Netflix could be game-changer in SA

Paula Gilbert
By Paula Gilbert, ITWeb telecoms editor.
Johannesburg, 31 Jul 2015
Pay-TV providers like DStv remain dominant in South Africa despite moves by VOD providers.
Pay-TV providers like DStv remain dominant in South Africa despite moves by VOD providers.

South Africans still see video-on-demand (VOD) services as an add-on to pay-TV rather than a replacement.

This is according to research from BMI-TechKnowledge's SA Consumer Digital Lifestyle Programme. It found that 80% of those surveyed, who are currently considering VOD, would do so in addition to subscription TV rather than as a stand-alone service.

In South Africa, pay-TV is synonymous with MultiChoice, which has monopolised the market since it launched DStv in 1995. The only other pay-TV provider in SA, StarSat, has so far failed to gain traction, leaving MultiChoice with around 95% of the market.

BMI-T senior IT analyst Clinton Jacobs says VOD is still a fledgling market locally.

"What stood out [in the survey] is the strength of subscription TV players like DStv from an awareness point of view and a lack of awareness of the pure play VOD providers."

Independent broadcast analyst Kate Skinner says she is not surprised by this and believes it will take people some time to shift to purely VOD content.

"Generally, older technologies exist simultaneously with newer ones."

Jacobs says this also speaks to what consumers would be willing to pay, which he says is "much less in my opinion than if it would be seen as a replacement service".

World Wide Worx MD Arthur Goldstuck says DStv remains the dominant brand in subscription TV and will remain so for the foreseeable future.

"None of the other platforms provide the combination of scheduled content, on-demand content and live sports available on DStv.

"DStv has more than five million subscribers, built up over 20 years, and has a massive infrastructure that enables it to keep growing that subscriber base," adds Goldstuck.

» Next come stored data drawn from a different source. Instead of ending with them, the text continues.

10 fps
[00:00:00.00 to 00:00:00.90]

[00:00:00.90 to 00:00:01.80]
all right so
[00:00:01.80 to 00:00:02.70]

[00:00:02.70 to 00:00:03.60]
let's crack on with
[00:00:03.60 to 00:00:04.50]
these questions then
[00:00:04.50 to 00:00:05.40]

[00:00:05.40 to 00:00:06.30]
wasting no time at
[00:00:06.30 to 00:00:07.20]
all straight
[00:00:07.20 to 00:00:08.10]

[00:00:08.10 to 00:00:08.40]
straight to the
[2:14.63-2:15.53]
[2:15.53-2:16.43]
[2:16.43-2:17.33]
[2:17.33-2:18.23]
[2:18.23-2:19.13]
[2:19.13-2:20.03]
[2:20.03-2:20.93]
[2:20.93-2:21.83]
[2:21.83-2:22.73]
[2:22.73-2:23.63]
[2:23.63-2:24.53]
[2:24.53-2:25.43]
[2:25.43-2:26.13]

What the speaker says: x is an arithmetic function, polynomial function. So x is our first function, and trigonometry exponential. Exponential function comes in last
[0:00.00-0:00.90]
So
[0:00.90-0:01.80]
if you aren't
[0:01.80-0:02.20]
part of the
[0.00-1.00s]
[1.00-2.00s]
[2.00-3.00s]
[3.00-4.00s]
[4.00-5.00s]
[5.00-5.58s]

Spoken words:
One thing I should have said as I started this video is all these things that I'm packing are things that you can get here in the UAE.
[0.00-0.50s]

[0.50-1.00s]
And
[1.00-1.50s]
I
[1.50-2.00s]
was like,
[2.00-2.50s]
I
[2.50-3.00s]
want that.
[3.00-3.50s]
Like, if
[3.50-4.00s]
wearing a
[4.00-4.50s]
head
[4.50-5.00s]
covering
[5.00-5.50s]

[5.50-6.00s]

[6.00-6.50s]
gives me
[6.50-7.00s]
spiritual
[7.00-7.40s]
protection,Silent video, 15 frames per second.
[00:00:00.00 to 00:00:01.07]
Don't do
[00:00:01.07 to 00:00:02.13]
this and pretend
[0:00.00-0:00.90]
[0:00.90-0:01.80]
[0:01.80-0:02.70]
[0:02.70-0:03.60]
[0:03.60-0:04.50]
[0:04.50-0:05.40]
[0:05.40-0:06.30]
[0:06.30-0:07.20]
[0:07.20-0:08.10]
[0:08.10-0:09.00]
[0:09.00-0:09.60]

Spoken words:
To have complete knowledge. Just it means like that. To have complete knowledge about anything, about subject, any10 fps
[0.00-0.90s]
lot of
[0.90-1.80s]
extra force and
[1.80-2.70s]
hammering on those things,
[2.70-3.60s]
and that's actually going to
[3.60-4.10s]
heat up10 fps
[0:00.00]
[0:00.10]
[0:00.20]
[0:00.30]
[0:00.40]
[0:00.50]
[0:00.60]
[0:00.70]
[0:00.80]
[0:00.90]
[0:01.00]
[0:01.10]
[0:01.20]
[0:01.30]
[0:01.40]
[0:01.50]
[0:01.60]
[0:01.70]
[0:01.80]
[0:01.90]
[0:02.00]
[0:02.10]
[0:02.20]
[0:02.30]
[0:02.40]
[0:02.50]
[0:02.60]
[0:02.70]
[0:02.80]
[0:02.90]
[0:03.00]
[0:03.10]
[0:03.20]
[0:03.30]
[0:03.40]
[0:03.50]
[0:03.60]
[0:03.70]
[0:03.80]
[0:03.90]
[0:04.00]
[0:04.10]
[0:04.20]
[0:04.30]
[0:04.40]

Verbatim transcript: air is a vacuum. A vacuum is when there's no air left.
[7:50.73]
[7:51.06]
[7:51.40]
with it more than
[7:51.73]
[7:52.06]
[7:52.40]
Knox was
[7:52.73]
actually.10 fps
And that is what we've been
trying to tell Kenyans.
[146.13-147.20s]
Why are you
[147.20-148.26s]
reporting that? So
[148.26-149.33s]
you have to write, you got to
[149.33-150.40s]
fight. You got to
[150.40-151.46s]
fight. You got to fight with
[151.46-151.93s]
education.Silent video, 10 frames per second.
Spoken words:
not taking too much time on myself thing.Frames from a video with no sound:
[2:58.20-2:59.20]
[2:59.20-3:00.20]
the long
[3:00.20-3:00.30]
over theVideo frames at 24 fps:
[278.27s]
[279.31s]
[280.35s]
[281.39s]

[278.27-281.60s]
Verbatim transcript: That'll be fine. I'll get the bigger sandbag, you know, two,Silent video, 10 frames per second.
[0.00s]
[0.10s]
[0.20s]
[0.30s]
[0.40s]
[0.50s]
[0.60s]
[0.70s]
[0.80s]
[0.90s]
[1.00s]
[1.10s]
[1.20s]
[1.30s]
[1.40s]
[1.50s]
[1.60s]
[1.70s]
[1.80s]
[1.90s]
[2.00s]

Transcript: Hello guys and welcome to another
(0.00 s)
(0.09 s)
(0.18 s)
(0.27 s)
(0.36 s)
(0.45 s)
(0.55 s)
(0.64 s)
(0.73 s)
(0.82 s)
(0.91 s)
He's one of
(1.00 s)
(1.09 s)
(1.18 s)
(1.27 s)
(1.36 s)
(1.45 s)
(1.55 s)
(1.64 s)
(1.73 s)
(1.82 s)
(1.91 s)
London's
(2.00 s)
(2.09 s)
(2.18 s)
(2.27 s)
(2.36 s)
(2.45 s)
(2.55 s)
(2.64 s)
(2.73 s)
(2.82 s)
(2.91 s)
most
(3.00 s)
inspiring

Skinner says it's extremely difficult for new players to take on the strong DStv brand.

"DStv is backed by serious finance. This gives them significant advantages in marketing their products. Also, the DStv brand has been entrenched over many years. People would prefer to try something new but from a company they know."

This follows with BMI-T's finding that showed two out of three respondents said subscription TV providers would be their most likely choice for a VOD provider.

Ovum senior analyst Richard Hurst says DStv has been in an extreme command position for a long time. He says many people, however, are beginning to find more value in general content on VOD platforms but the real drawcard for pay-TV remains its sports coverage.

"Sport will be the battleground for VOD services," believes Hurst.

Goldstuck believes DStv's major weakness lies in the extent of its on-demand content on its Box Office offering.

"It's here that other players will be able to gain market share, but this is only one aspect of the DStv business model and of consumer demand," according to Goldstuck.

Netflix shake-up

Plans for popular US VOD service Netflix to enter the South African market could provide a radical shake-up.

Skinner says Netflix will definitely have an impact on the local market, particularly at the top end.

"People are already accessing Netflix although illegally. It is an established international brand. It will be the first time that DStv has faced some real competition."

Hurst says there is strong potential for Netflix in SA.

"Despite not having spent a cent in SA so far, Netflix still has considerable marketing assets. This will stand them in good stead in SA when they do arrive," says Hurst.

"Netflix is already making an impact among early adopters, techies and wealthy, connected users. However, this is a tiny, elite portion of the market, and the average consumer hasn't heard of Netflix, so it will have to compete on its own marketing merits," according to Goldstuck.

Jacobs says awareness around VOD services remains relatively low, with only a quarter of people not already using VOD saying they would be interested in doing so in the future. BMI-T found interest in VOD was highest among the youngest respondents and the highest household incomes. When stepping outside of pay-TV players, almost a quarter of respondents said mobile telecoms providers would be their most likely choice for a VOD service.